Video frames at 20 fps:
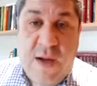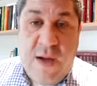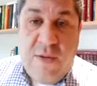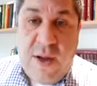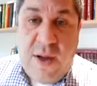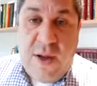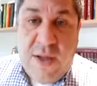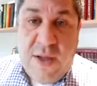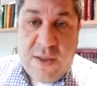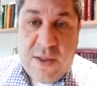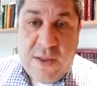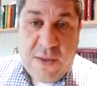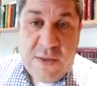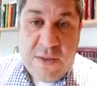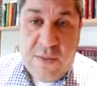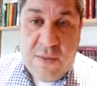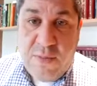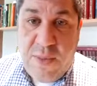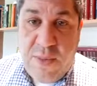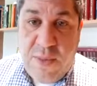Right? It's
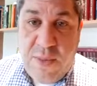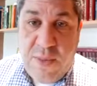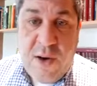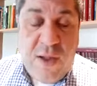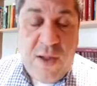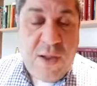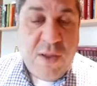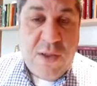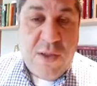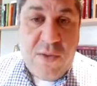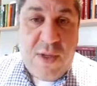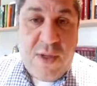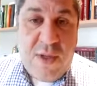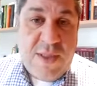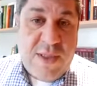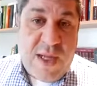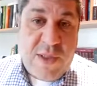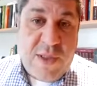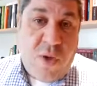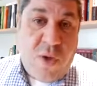parallel to, in a
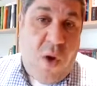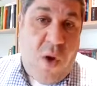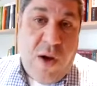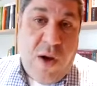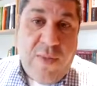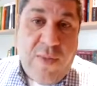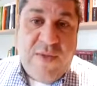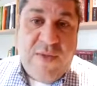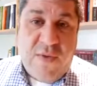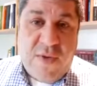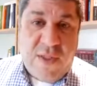sense, all our mitzvot.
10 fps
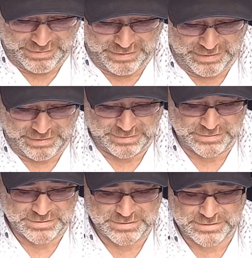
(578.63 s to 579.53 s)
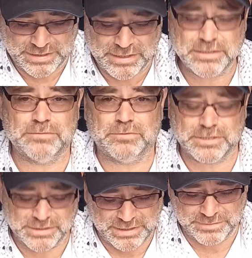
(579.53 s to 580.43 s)
The standard
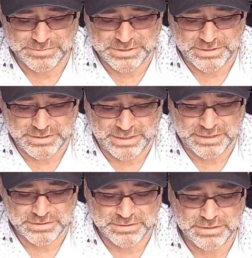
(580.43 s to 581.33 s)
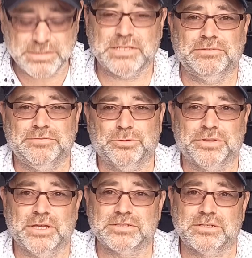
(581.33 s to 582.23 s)
one comes in at
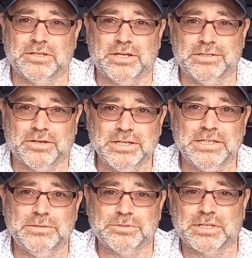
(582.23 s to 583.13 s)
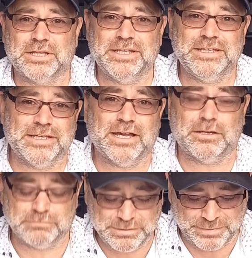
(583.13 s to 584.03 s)
$74,990 with a clean
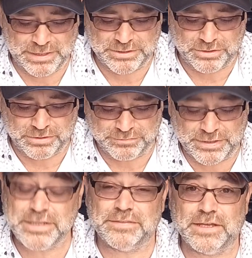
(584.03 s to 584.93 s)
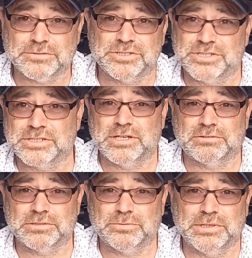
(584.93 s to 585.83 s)
car rebate of
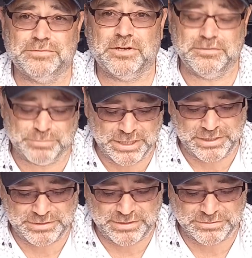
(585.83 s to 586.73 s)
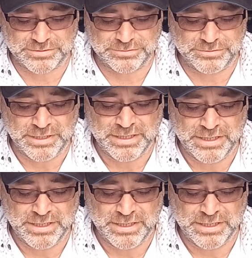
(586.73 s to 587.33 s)
$8,625, bringing it down to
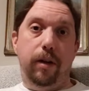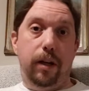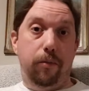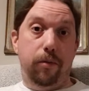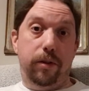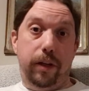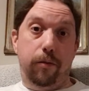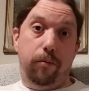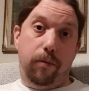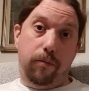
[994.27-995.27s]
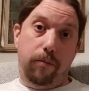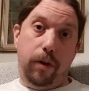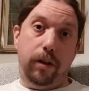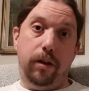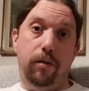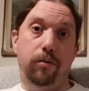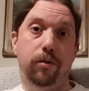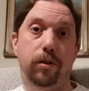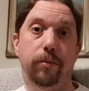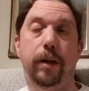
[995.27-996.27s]
then he would send them, my titles
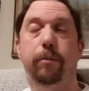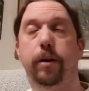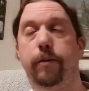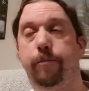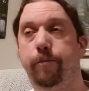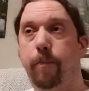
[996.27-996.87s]
on to me. But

## YOUR OBJECTIVE
Copy exactly, please, the lines that run from the line holding "(580.43 s to 581.33 s)" through the closing line of the material above, omitting every picture.

## TASK RESPONSE
(580.43 s to 581.33 s)
(581.33 s to 582.23 s)
one comes in at
(582.23 s to 583.13 s)
(583.13 s to 584.03 s)
$74,990 with a clean
(584.03 s to 584.93 s)
(584.93 s to 585.83 s)
car rebate of
(585.83 s to 586.73 s)
(586.73 s to 587.33 s)
$8,625, bringing it down to
[994.27-995.27s]
[995.27-996.27s]
then he would send them, my titles
[996.27-996.87s]
on to me. But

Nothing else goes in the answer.